月簫的話讓我感歎不已。當初第一次在晚會上見麵,雖然她給我留下了不錯的印象,可過後我並沒有放在心上,隻是因為李主任的話提醒了我,才打電話問她一聲,可沒想到她和她家出了那種事。如果第二次輕易見麵了,也許以後也沒什麼事,可誰知卻沒有見著,而且一下子就是十個月,這樣今天的見麵離第一次就有十七個月了。今天見了,而且是在這樣一個地方,在雙方的情況都變化了的時候,又加上她這番話。於是,我竟產生了一種莫名的感覺,不覺仔細地端詳起她來。依然那麼活潑,清純,而且比起當初的天真,似乎也更有魅力了。
“袁書記,怎麼這麼看我啊?”鄭月簫的臉“騰”地通紅起來,這樣子似乎更加可愛了。我不禁笑了起來。
“笑什麼啊,袁書記?難道我……” 鄭月簫突然不說了。
“噢,沒什麼,對不起。”意識到自己失態了,我尷尬地笑了笑,說。
“袁書記,您什麼時候來的?看您還不肯說。我看今天中午應該您請客的,反而讓我這個小老百姓請。” 鄭月簫調皮地說。
我笑道:“中午還是該你請,因為你比我來得早,應該給我接風洗塵才是。我是8月份來的。”
“這麼說一定是您知道我來了跟來的!哈哈。開個玩笑。”
鄭月簫的無忌讓我非常喜歡。我便也想逗她一下,故意一本正經地說:“要是知道你來了我就不來了。

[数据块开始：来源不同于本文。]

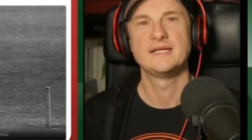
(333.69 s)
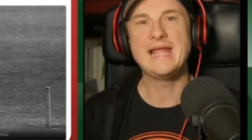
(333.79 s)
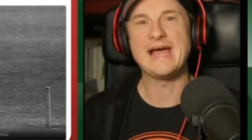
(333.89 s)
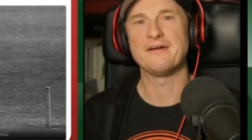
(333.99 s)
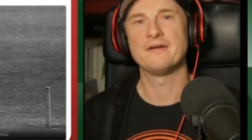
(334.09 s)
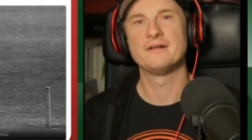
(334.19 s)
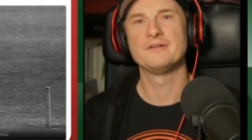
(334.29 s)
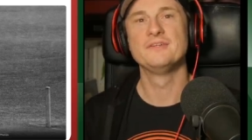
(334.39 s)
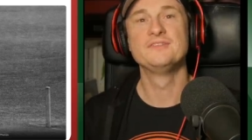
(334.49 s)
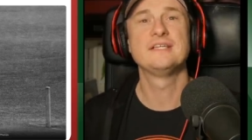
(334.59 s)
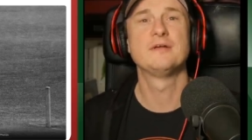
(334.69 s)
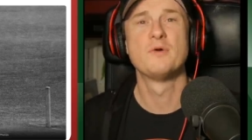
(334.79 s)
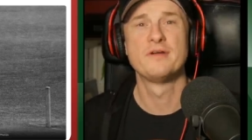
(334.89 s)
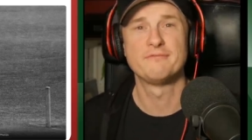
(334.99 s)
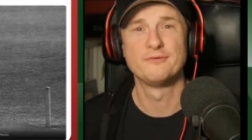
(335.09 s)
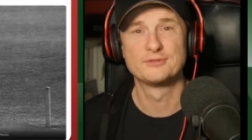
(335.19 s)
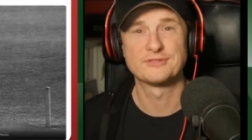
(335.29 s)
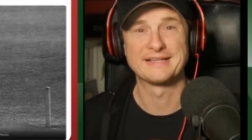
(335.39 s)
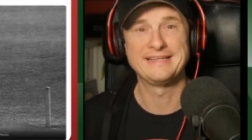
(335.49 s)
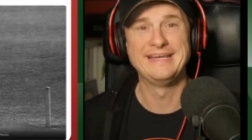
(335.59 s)
Now, New Zealand weren't at full
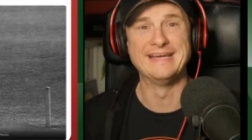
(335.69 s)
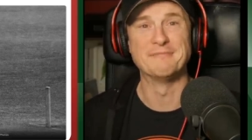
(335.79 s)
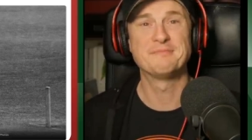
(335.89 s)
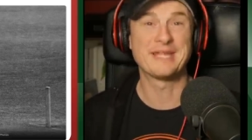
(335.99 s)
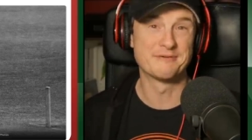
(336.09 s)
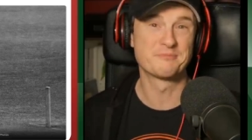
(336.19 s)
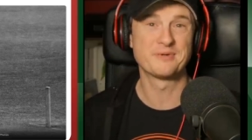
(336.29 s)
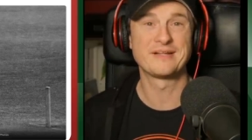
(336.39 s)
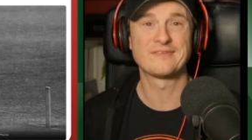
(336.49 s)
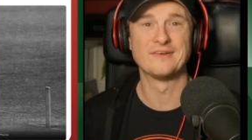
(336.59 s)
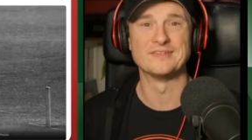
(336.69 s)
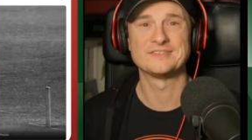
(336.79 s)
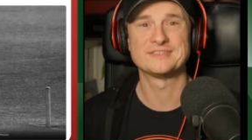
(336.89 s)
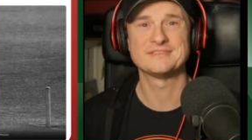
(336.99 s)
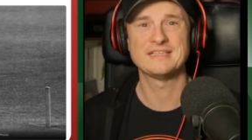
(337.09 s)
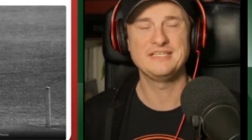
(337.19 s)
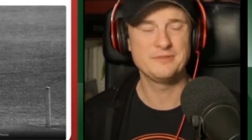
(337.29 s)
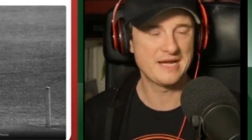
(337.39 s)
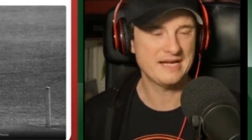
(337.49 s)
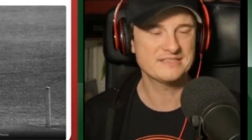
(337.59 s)
strength here, but they were pretty close. And you
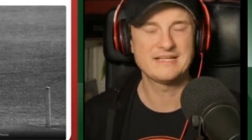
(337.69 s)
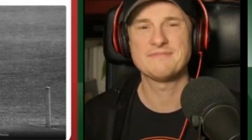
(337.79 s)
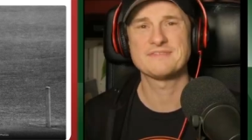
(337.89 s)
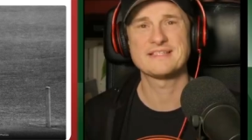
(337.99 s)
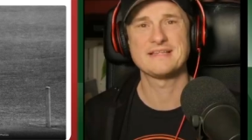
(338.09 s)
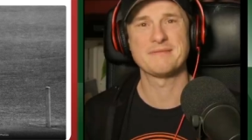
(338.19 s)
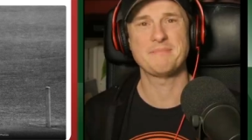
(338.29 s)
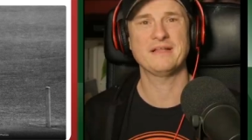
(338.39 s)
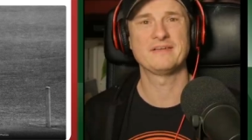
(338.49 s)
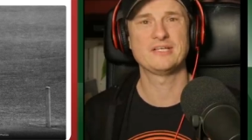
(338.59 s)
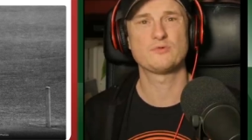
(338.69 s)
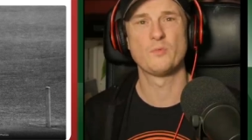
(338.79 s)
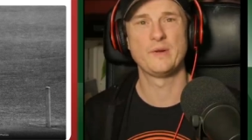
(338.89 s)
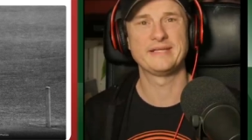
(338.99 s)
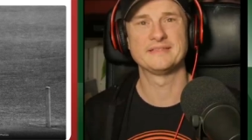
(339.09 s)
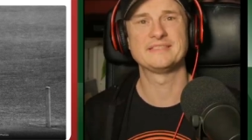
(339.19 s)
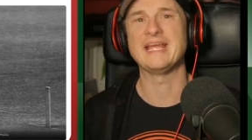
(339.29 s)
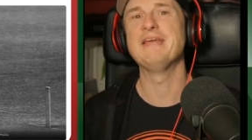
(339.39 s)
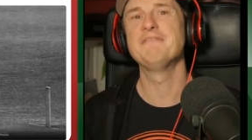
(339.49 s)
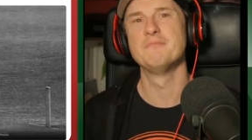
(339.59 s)
would actually have to say that Bangladesh were weakened
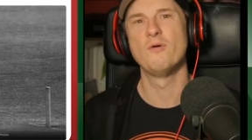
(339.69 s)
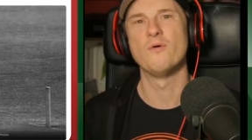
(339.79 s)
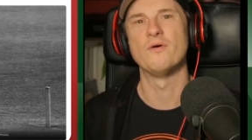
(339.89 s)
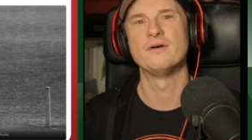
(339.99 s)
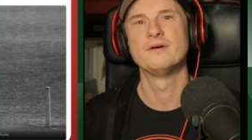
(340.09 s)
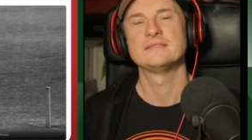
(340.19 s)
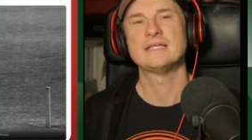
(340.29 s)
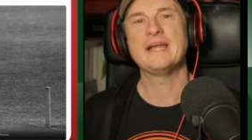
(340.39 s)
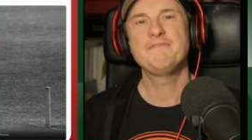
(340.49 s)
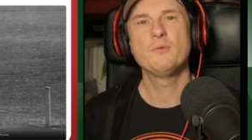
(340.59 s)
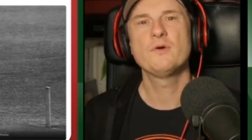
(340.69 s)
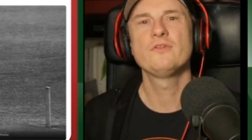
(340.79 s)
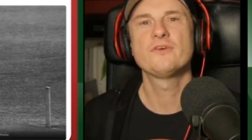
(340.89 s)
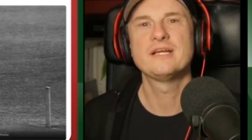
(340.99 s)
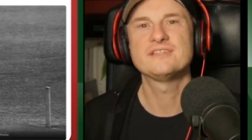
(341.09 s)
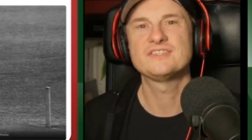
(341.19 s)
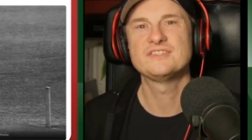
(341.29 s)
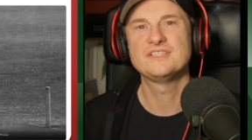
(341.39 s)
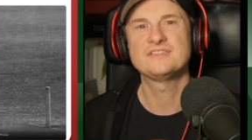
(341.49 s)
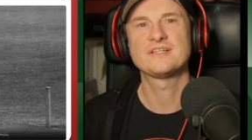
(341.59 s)
even more. And if you want to look at it
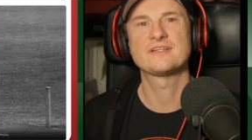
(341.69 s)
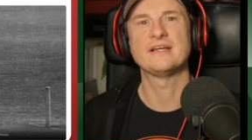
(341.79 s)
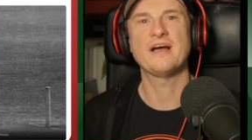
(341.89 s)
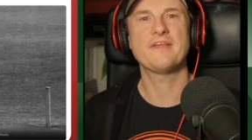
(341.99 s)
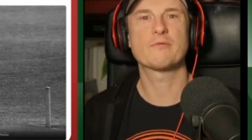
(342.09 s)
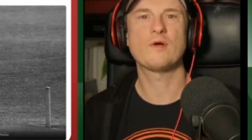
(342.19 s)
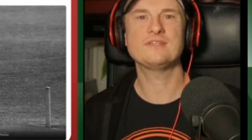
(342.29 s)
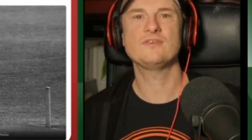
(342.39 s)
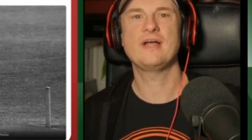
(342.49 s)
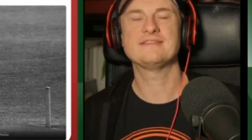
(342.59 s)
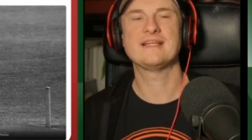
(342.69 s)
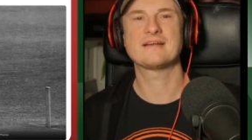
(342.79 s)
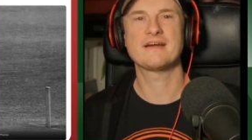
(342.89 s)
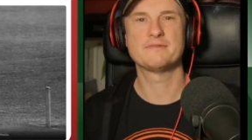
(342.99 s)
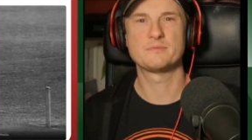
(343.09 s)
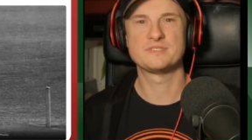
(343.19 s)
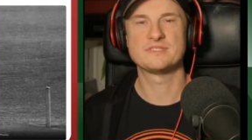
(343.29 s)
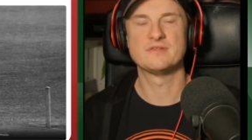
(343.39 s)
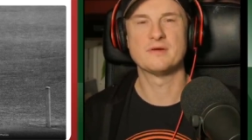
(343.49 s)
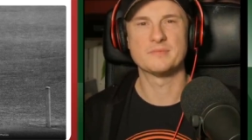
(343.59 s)
statistically, I think Russell has that covered with
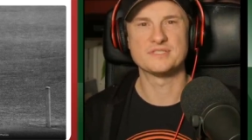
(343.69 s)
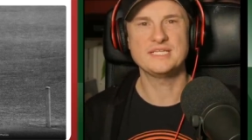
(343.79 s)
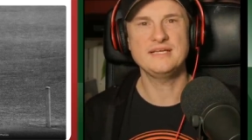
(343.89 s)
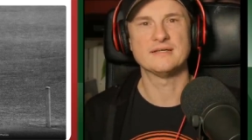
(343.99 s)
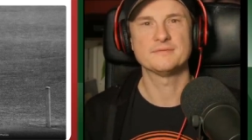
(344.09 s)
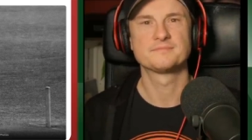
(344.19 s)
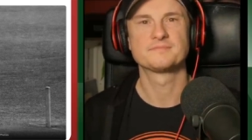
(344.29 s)
some numbers here.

”
“那是為何?”鄭月簫不解地問。
“哈哈,我也是開個玩笑嘛。”
“袁書記,沒想到您也這麼會開玩笑啊。”
“難道開玩笑是你們年輕人的專利嗎?”我反問道。
“我是說您就像我們年輕人一樣心態還是那麼年輕。袁書記啊,以後要圖您多多關照了。”
“隻要是我職責範圍內,能關照的我會盡量關照的。剛才你不是有意見嗎?晚上我回請你吧。怎麼樣?”
“那好哇。我倒是真想見識一下書記大人是怎麼請客的。您帶我去哪?”
我忙糾正她的話:“今天可不是書記請客,是老鄉請客。至於地方嘛,到時候就知道了。”
“袁書記,我的要求是不是有點過分?是不是耽誤您的工作?還有……”
鄭月簫話沒說完,我的手機響起來了。她便打趣道:“看看,你的事情來了吧?想必晚上請不成了啊。”
我看了看號碼,說家裏的。原來是文萱打來的。
“有什麼事嗎?”我問道。
“難道沒有事就不能給你打電話了?中午不回家吃飯也不打個電話回來,我還指望你買菜回來呢。你在幹什麼呀?整天就聽你說忙,早晨還說沒事,自己提出去賣菜。這下倒好,菜沒買回,人也丟了。”文萱生氣地說。
“實在對不起,正準備賣菜,李主任打來電話,說是有急事。我一急,就忘了給夫人您打電話了。今天我就不回家了。”我應付道。
“你就是永遠不回家我也不管了。”那頭氣咻咻地說,並把電話掛了。
關上手機,我裝成若無其事的樣子,說:“小鄭,剛才我們說到哪了?”
鄭月簫看了看我,故作神秘地問:“袁書記,我想問個問題好不好?聽說當官的都怕老婆,您是不是這樣啊?”
我有些尷尬,辯解道:“我有那樣了嗎?其實這不是怕不怕的問題,關鍵是怎麼看待工作和家庭的關係問題。”